(Dataset records)

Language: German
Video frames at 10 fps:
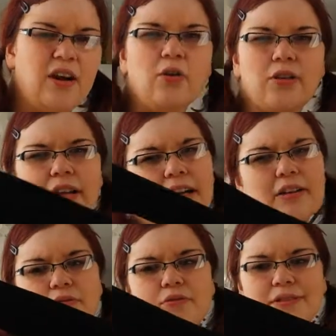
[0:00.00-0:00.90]
die auch noch lang
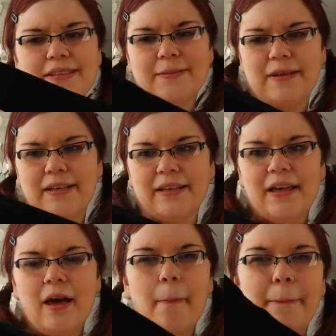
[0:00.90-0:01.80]
genug. Und deswegen
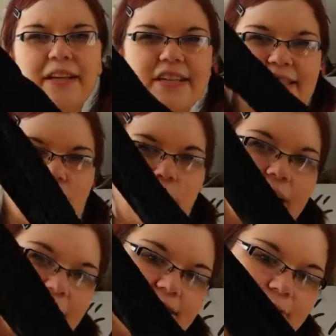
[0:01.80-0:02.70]
bin ich so
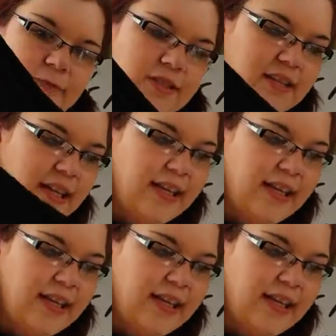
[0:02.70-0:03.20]
begeistert von dieser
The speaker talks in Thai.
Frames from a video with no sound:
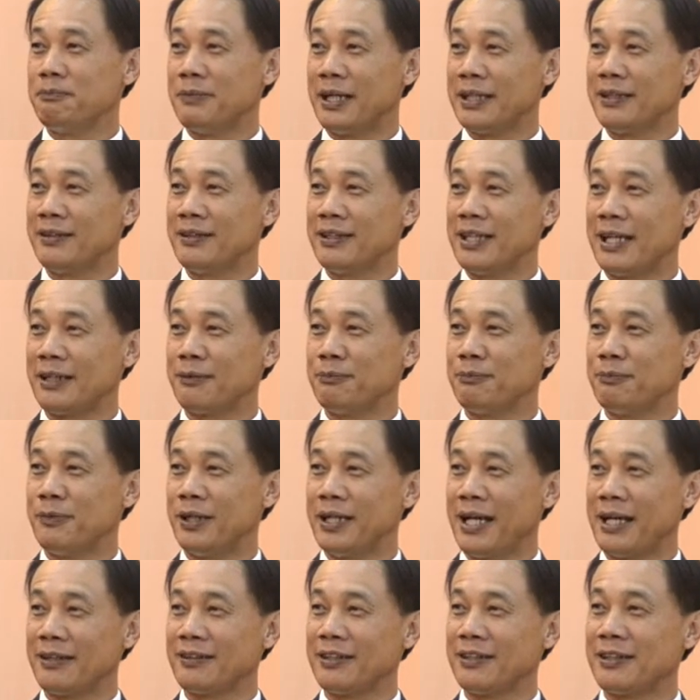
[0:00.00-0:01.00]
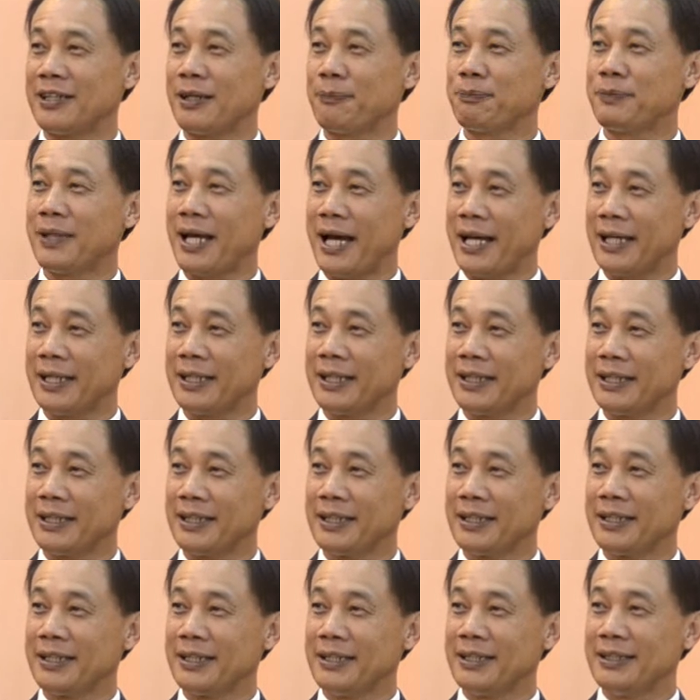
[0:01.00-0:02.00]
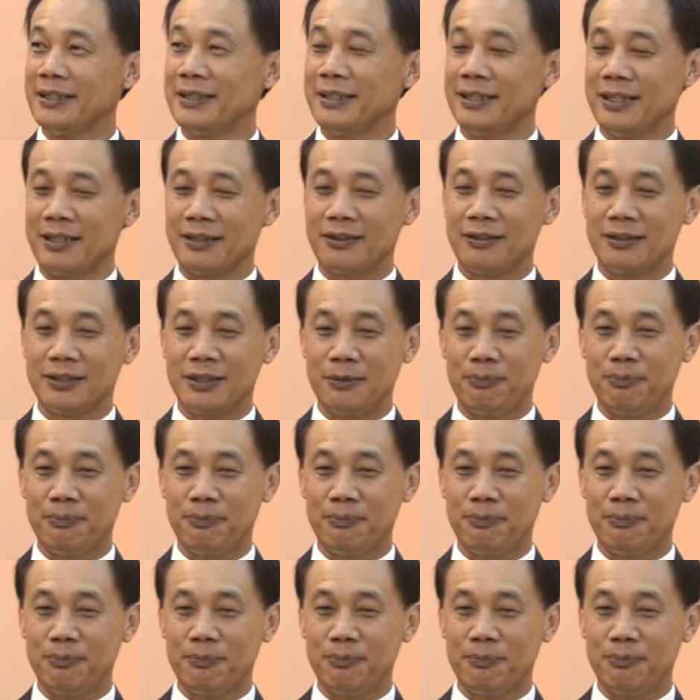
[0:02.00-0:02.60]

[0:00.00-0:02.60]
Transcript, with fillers: บรรษัทบริหารสินทรัพย์ไทยนะก็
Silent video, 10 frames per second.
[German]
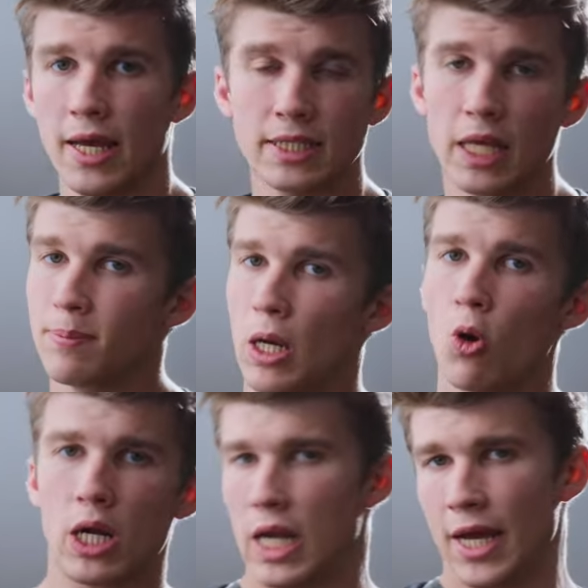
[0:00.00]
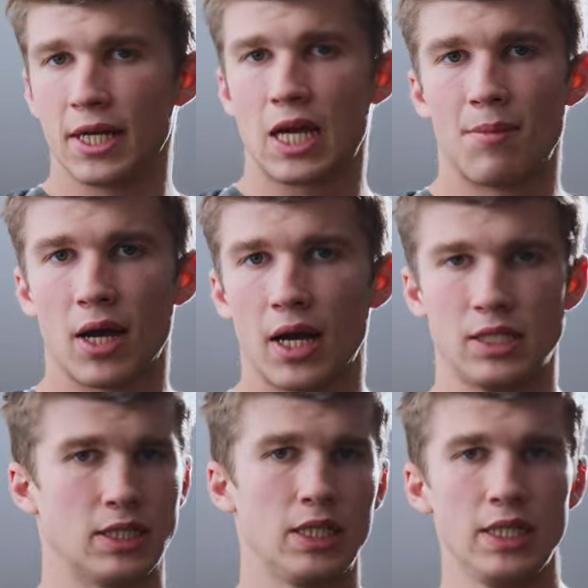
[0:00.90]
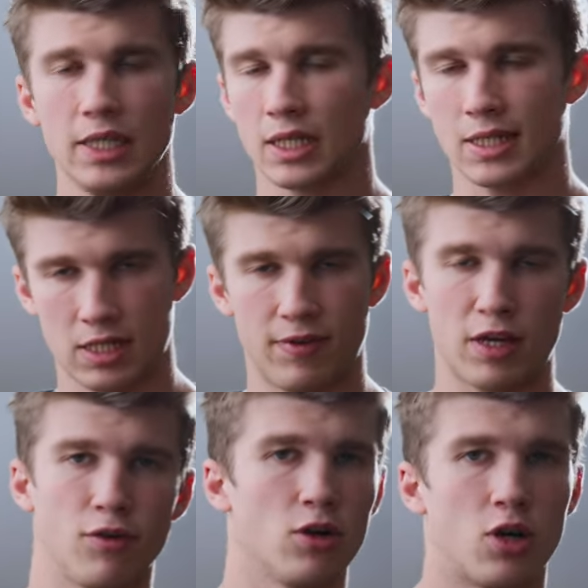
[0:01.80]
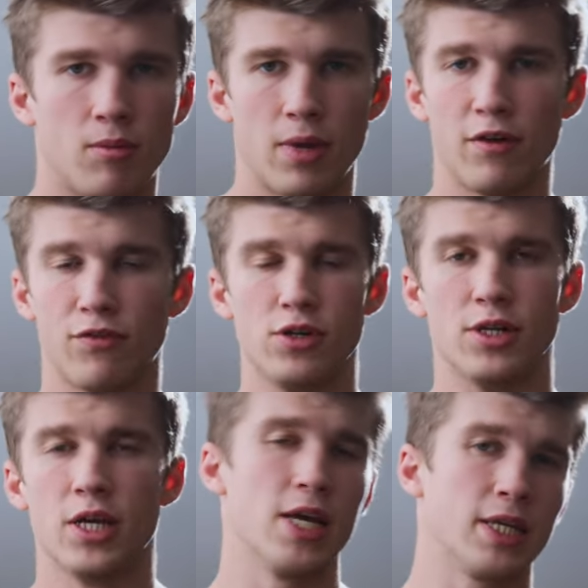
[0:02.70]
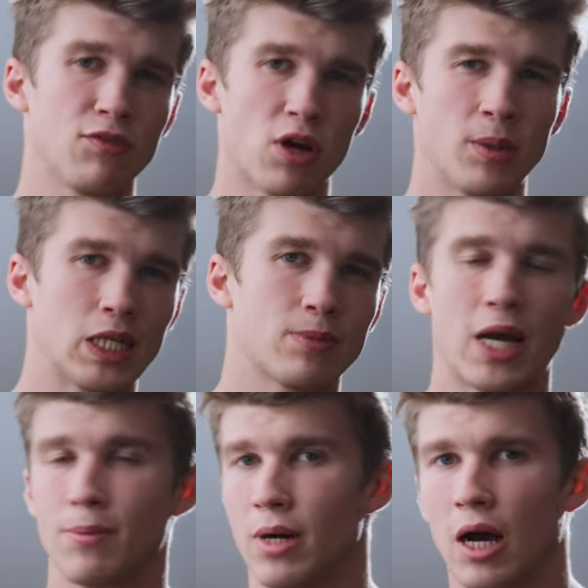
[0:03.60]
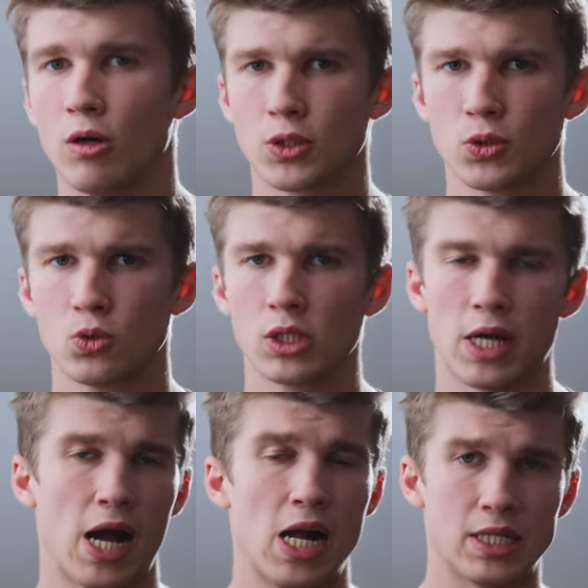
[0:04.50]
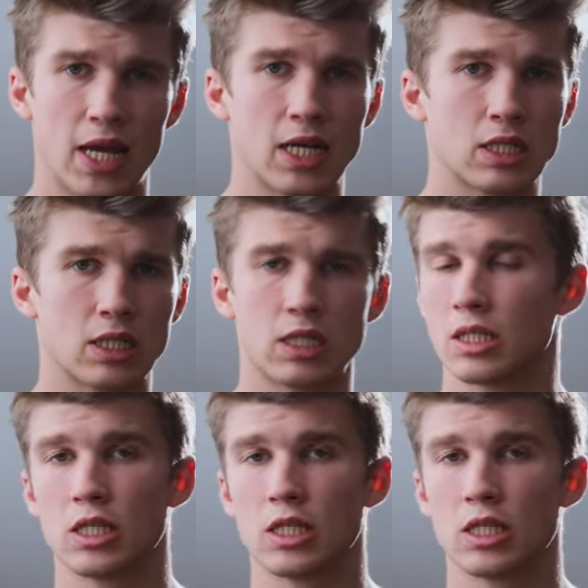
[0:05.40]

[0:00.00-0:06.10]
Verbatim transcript: Es gibt auch kleine Kameras, die ihren Zweck vollkommen erfüllen. Dafür habe ich jetzt mal ein paar rausgesucht. Als erstes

(End Dataset records)

### What is required:
Write out, exactly and with nothing added, every line from the one that holds "[0:00.00-0:02.60]" to the end of the entries above; pictures stay out.

### Response below:
[0:00.00-0:02.60]
Transcript, with fillers: บรรษัทบริหารสินทรัพย์ไทยนะก็
Silent video, 10 frames per second.
[German]
[0:00.00]
[0:00.90]
[0:01.80]
[0:02.70]
[0:03.60]
[0:04.50]
[0:05.40]

[0:00.00-0:06.10]
Verbatim transcript: Es gibt auch kleine Kameras, die ihren Zweck vollkommen erfüllen. Dafür habe ich jetzt mal ein paar rausgesucht. Als erstes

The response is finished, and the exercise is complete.